Exercise: The records below must be copied out completely and exactly.

Segment Start: Provided data

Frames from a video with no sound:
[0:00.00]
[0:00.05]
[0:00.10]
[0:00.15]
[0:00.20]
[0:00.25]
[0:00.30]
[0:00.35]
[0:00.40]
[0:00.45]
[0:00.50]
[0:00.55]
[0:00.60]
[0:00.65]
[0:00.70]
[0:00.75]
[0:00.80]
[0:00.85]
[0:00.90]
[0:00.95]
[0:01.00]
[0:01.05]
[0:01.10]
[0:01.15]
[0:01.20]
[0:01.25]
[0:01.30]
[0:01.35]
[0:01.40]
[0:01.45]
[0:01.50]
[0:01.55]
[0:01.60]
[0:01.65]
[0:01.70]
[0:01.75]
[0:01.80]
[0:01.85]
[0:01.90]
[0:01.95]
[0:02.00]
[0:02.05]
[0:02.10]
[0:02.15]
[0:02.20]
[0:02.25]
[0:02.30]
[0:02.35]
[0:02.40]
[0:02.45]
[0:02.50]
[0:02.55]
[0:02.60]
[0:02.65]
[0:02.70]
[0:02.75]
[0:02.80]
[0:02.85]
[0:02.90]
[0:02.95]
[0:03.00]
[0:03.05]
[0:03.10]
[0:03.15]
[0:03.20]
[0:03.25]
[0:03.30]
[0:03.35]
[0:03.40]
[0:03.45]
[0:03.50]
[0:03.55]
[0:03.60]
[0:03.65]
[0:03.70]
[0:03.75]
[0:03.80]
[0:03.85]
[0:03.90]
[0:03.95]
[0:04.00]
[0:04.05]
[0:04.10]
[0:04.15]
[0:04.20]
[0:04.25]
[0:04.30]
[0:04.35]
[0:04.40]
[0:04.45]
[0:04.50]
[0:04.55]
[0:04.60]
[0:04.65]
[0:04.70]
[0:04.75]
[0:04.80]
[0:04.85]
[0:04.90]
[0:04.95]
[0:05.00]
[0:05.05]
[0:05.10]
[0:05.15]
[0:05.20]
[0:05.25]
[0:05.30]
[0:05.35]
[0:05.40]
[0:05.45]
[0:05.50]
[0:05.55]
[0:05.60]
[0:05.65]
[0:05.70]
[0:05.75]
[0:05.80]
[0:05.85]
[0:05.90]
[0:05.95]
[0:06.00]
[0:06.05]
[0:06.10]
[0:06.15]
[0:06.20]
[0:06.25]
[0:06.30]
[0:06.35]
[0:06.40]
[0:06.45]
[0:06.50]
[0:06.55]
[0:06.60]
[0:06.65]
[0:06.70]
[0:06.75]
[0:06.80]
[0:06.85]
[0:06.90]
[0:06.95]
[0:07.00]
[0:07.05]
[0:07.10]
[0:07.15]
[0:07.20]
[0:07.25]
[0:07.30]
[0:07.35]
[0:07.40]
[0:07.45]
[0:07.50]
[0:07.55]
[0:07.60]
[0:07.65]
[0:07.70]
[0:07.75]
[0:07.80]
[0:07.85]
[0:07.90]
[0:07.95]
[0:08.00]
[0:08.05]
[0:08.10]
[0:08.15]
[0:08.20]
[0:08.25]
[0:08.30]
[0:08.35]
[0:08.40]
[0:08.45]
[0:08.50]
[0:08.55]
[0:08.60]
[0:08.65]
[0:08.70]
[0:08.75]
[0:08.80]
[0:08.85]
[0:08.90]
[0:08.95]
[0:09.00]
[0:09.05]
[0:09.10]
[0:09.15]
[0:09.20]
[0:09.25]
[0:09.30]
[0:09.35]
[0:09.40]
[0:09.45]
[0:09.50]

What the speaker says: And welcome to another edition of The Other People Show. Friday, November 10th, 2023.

Segment End: Provided data

Written response:
Frames from a video with no sound:
[0:00.00]
[0:00.05]
[0:00.10]
[0:00.15]
[0:00.20]
[0:00.25]
[0:00.30]
[0:00.35]
[0:00.40]
[0:00.45]
[0:00.50]
[0:00.55]
[0:00.60]
[0:00.65]
[0:00.70]
[0:00.75]
[0:00.80]
[0:00.85]
[0:00.90]
[0:00.95]
[0:01.00]
[0:01.05]
[0:01.10]
[0:01.15]
[0:01.20]
[0:01.25]
[0:01.30]
[0:01.35]
[0:01.40]
[0:01.45]
[0:01.50]
[0:01.55]
[0:01.60]
[0:01.65]
[0:01.70]
[0:01.75]
[0:01.80]
[0:01.85]
[0:01.90]
[0:01.95]
[0:02.00]
[0:02.05]
[0:02.10]
[0:02.15]
[0:02.20]
[0:02.25]
[0:02.30]
[0:02.35]
[0:02.40]
[0:02.45]
[0:02.50]
[0:02.55]
[0:02.60]
[0:02.65]
[0:02.70]
[0:02.75]
[0:02.80]
[0:02.85]
[0:02.90]
[0:02.95]
[0:03.00]
[0:03.05]
[0:03.10]
[0:03.15]
[0:03.20]
[0:03.25]
[0:03.30]
[0:03.35]
[0:03.40]
[0:03.45]
[0:03.50]
[0:03.55]
[0:03.60]
[0:03.65]
[0:03.70]
[0:03.75]
[0:03.80]
[0:03.85]
[0:03.90]
[0:03.95]
[0:04.00]
[0:04.05]
[0:04.10]
[0:04.15]
[0:04.20]
[0:04.25]
[0:04.30]
[0:04.35]
[0:04.40]
[0:04.45]
[0:04.50]
[0:04.55]
[0:04.60]
[0:04.65]
[0:04.70]
[0:04.75]
[0:04.80]
[0:04.85]
[0:04.90]
[0:04.95]
[0:05.00]
[0:05.05]
[0:05.10]
[0:05.15]
[0:05.20]
[0:05.25]
[0:05.30]
[0:05.35]
[0:05.40]
[0:05.45]
[0:05.50]
[0:05.55]
[0:05.60]
[0:05.65]
[0:05.70]
[0:05.75]
[0:05.80]
[0:05.85]
[0:05.90]
[0:05.95]
[0:06.00]
[0:06.05]
[0:06.10]
[0:06.15]
[0:06.20]
[0:06.25]
[0:06.30]
[0:06.35]
[0:06.40]
[0:06.45]
[0:06.50]
[0:06.55]
[0:06.60]
[0:06.65]
[0:06.70]
[0:06.75]
[0:06.80]
[0:06.85]
[0:06.90]
[0:06.95]
[0:07.00]
[0:07.05]
[0:07.10]
[0:07.15]
[0:07.20]
[0:07.25]
[0:07.30]
[0:07.35]
[0:07.40]
[0:07.45]
[0:07.50]
[0:07.55]
[0:07.60]
[0:07.65]
[0:07.70]
[0:07.75]
[0:07.80]
[0:07.85]
[0:07.90]
[0:07.95]
[0:08.00]
[0:08.05]
[0:08.10]
[0:08.15]
[0:08.20]
[0:08.25]
[0:08.30]
[0:08.35]
[0:08.40]
[0:08.45]
[0:08.50]
[0:08.55]
[0:08.60]
[0:08.65]
[0:08.70]
[0:08.75]
[0:08.80]
[0:08.85]
[0:08.90]
[0:08.95]
[0:09.00]
[0:09.05]
[0:09.10]
[0:09.15]
[0:09.20]
[0:09.25]
[0:09.30]
[0:09.35]
[0:09.40]
[0:09.45]
[0:09.50]

What the speaker says: And welcome to another edition of The Other People Show. Friday, November 10th, 2023.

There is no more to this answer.